No dia 19 de maio, sexta-feira, a ABES, por meio de sua Câmara Temática de Prestação de Serviços e Relacionamento com Clientes, com apoio da ABES Seção Bahia promoverá, em Salvador/BA, o Simpósio de Gestão de Saneamento Ambiental em Áreas de Vulnerabilidade Socioambiental.

A programação completa e informações para inscrições estão aqui.

O encontro reunirá representantes de empresas de saneamento, prestadoras de serviço e do Banco Mundial para discutir os desafios e casos de sucesso de operacionalização dos pilares do saneamento ambiental – água, esgoto, drenagem e resíduos sólidos –  em áreas de risco e baixa renda.

Cristovão José Silva, gerente de Departamento da Cia de Saneamento Básico do Estado de São Paulo – SABESP, é um dos palestrantes do evento. Ele vai abordar o tema “Regularização dos serviços de água e esgoto em núcleos de baixa renda pela modalidade de contratos de performance”?

Na entrevista a seguir, o especialista expõe sua visão sobre o assunto.
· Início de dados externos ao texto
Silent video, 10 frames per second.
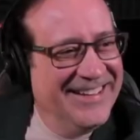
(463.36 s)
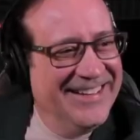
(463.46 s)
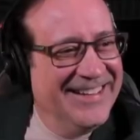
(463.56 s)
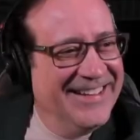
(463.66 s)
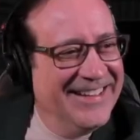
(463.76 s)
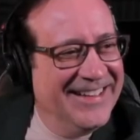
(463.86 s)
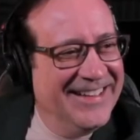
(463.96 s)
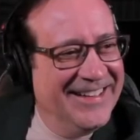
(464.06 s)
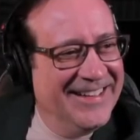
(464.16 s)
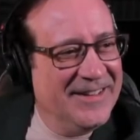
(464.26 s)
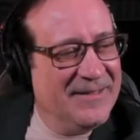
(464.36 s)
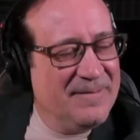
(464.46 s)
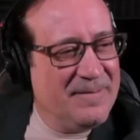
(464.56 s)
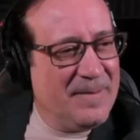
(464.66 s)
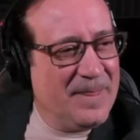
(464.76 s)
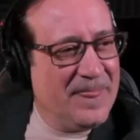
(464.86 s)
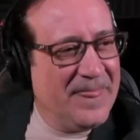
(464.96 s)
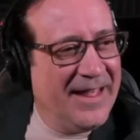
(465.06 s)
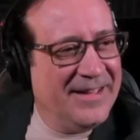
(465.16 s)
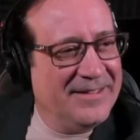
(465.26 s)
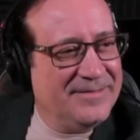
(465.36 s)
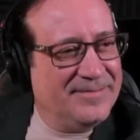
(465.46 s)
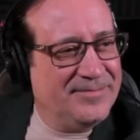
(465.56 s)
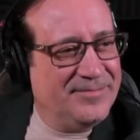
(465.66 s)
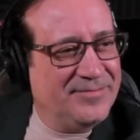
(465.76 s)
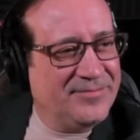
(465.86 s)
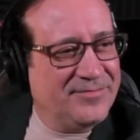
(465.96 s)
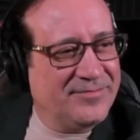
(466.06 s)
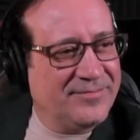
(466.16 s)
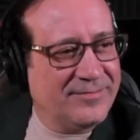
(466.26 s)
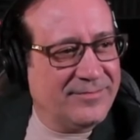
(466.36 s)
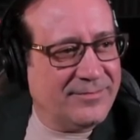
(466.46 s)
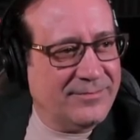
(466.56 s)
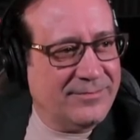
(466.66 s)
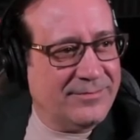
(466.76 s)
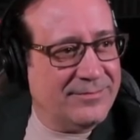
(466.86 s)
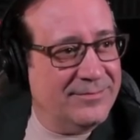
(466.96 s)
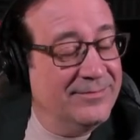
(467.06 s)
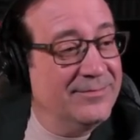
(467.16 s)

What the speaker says: No words are spoken by the person on screen.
ABES Notícias – Qual a importância do evento e da discussão acerca do tema de sua apresentação: Regularização dos serviços de água e esgoto em núcleos de baixa renda pela modalidade de contratos de “performance”?
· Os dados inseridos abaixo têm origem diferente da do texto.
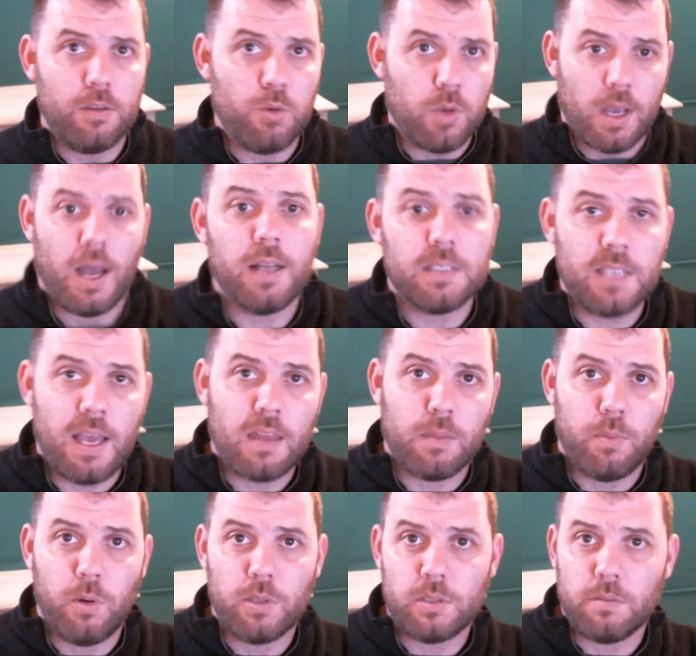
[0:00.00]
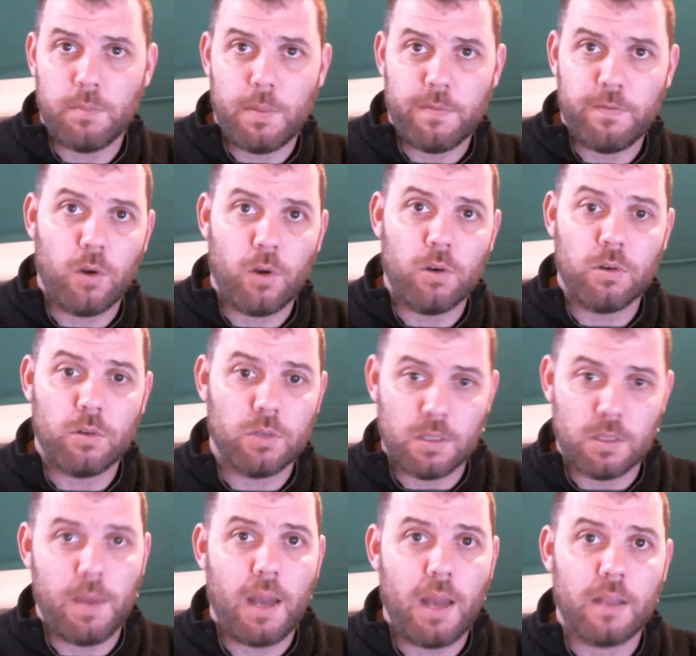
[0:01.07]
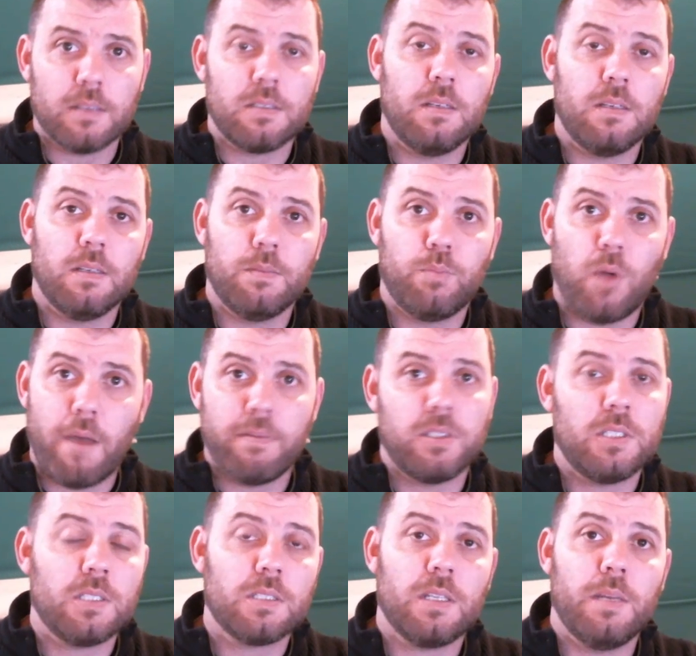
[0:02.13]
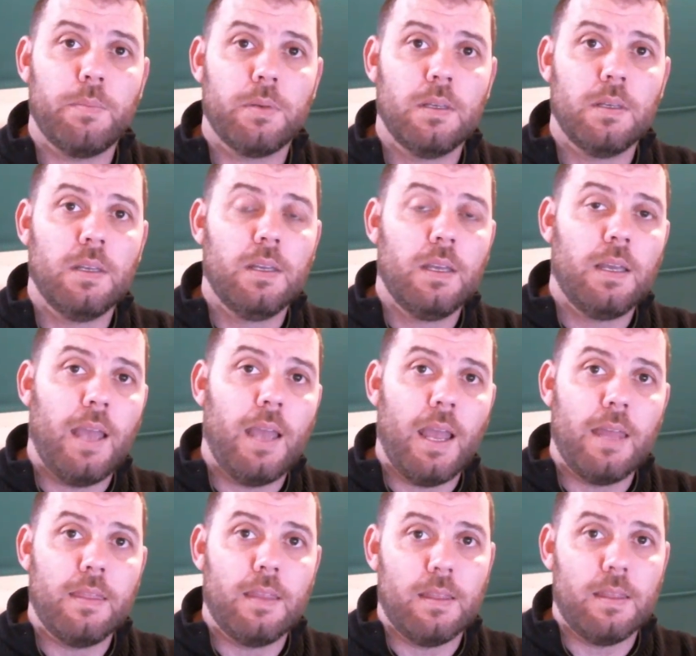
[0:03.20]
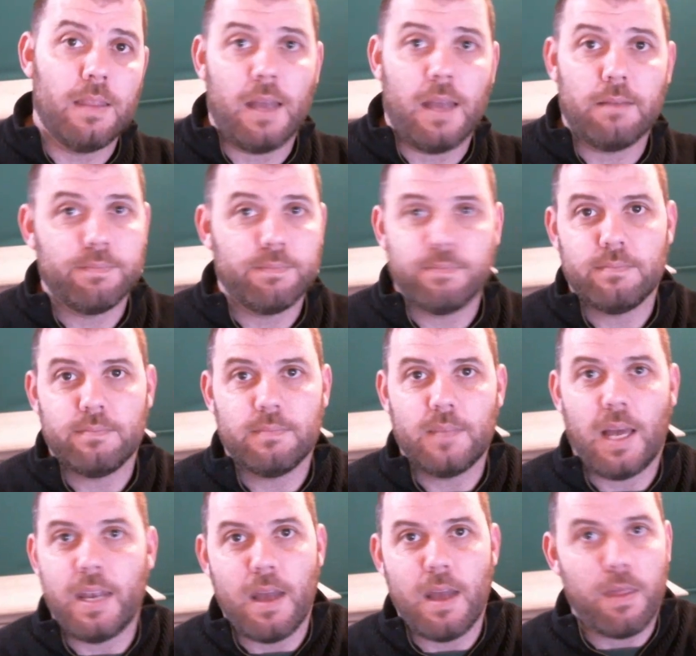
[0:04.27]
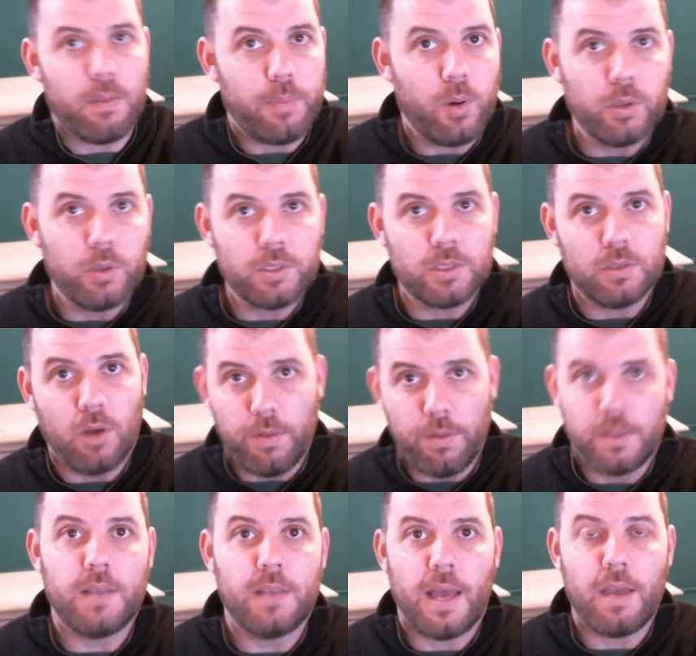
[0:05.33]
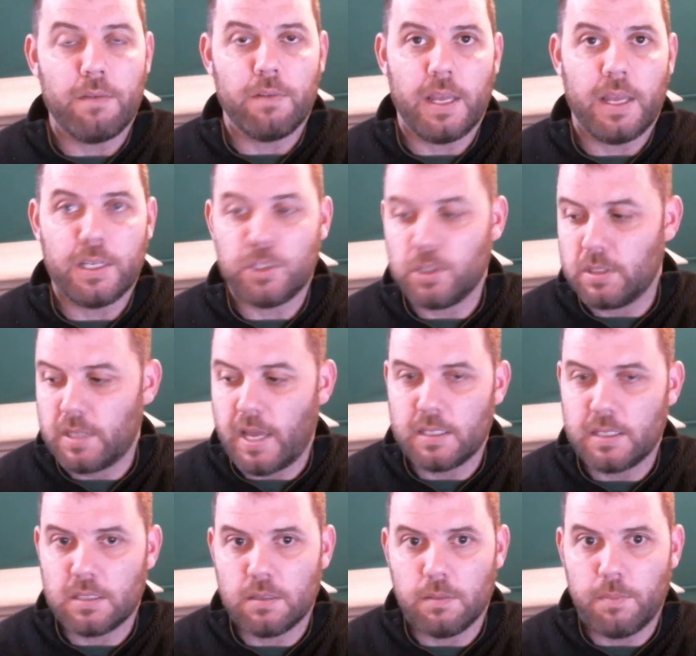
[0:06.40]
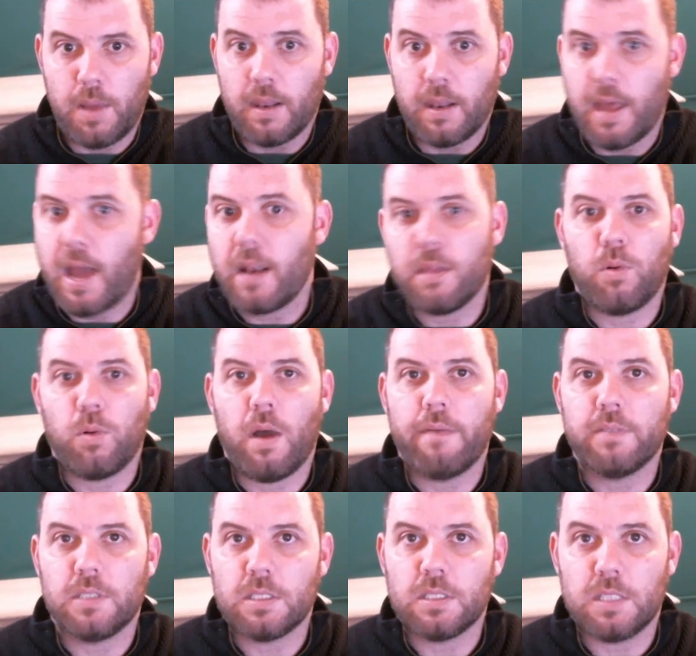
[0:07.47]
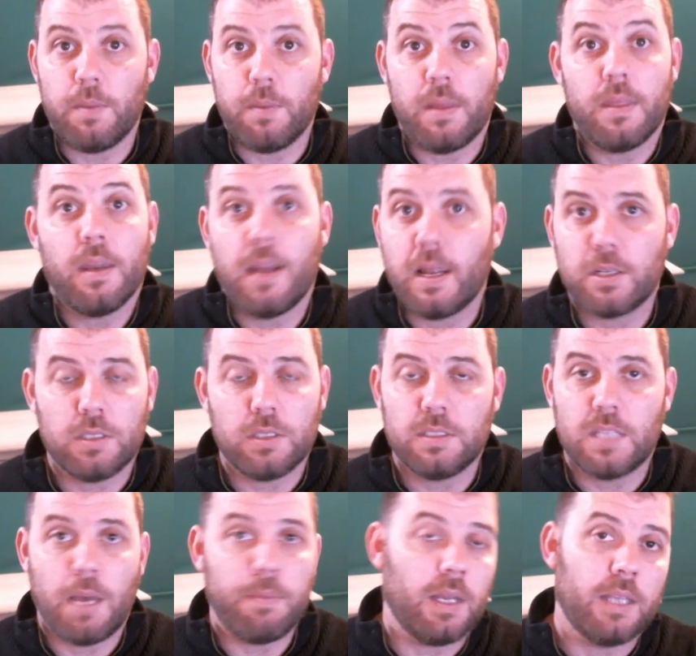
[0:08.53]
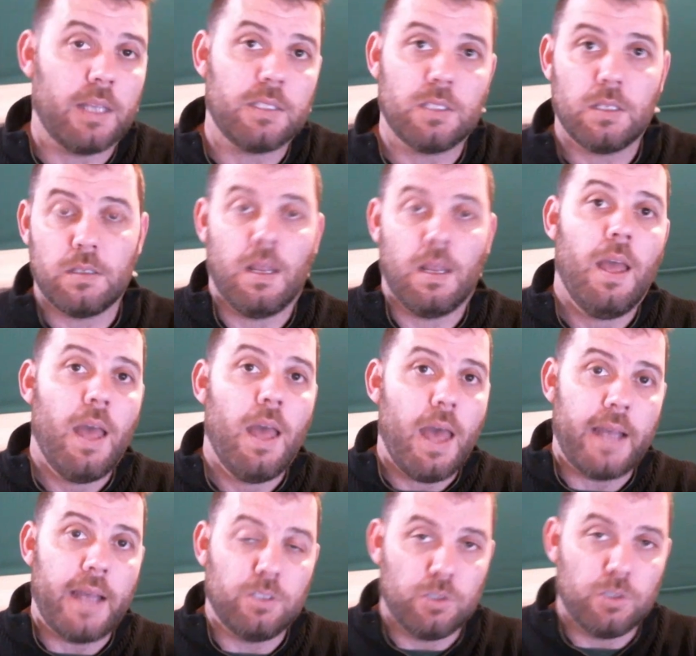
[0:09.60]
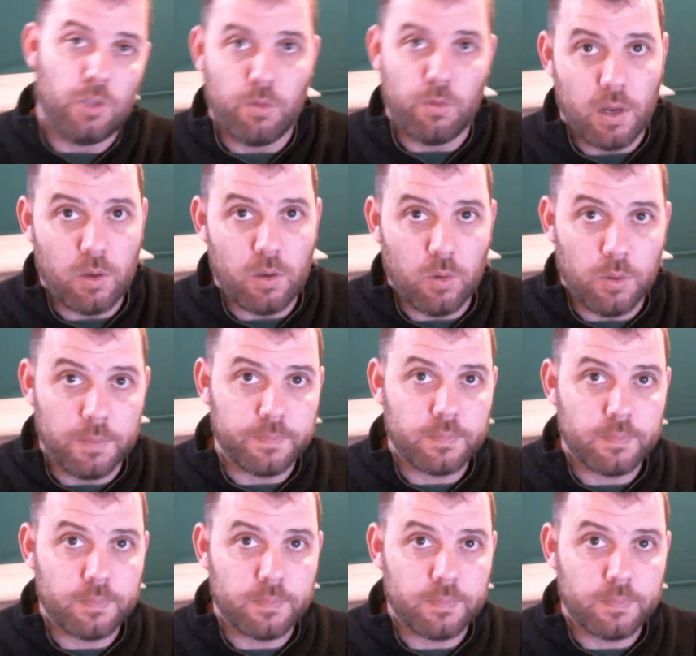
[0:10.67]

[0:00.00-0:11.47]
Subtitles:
you can't see how the person voted because the ballot's in a privacy slip, and then that another person on the day of election takes the ballot out of the privacy slip and then actually tabulates it and adds it to the record.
Cristovão José Silva –  As perdas de água constituem hoje num dos maiores problemas enfrentados pelas empresas de saneamento. Os maiores vilões são as ligações clandestinas que se encontram na sua maioria em áreas com habitações subnormais e grande desordem urbanística, imperando um alto índice de vulnerabilidade social, pois nelas há uma concentração grande de famílias com baixa renda econômica, além de possuir uma densidade demográfica muito além do normal. Diante deste cenário a regularização de serviços de água e esgoto requer obras de alta complexidade, exigindo assim altos investimentos para o saneamento, de maneira que há um grande desafio por parte destas empresas. Para que estas obras sejam implementadas, as formas mais utilizadas atualmente nas empresas de saneamento são contratos com empresas prestadoras deste tipo de serviços. Porém, estes não garantem o sucesso desta ação, uma vez que são limitados quanto ao seu resultado. É aí que entra a nova modalidade contratual chamada de “contratos de performance”, nos quais a garantia de retorno é superior aos contatos tradicionais, tendo como principal premissa o fato do contratado não ser remunerado apenas pela entrega do serviço, mas principalmente pelas metas estabelecidas em contrato.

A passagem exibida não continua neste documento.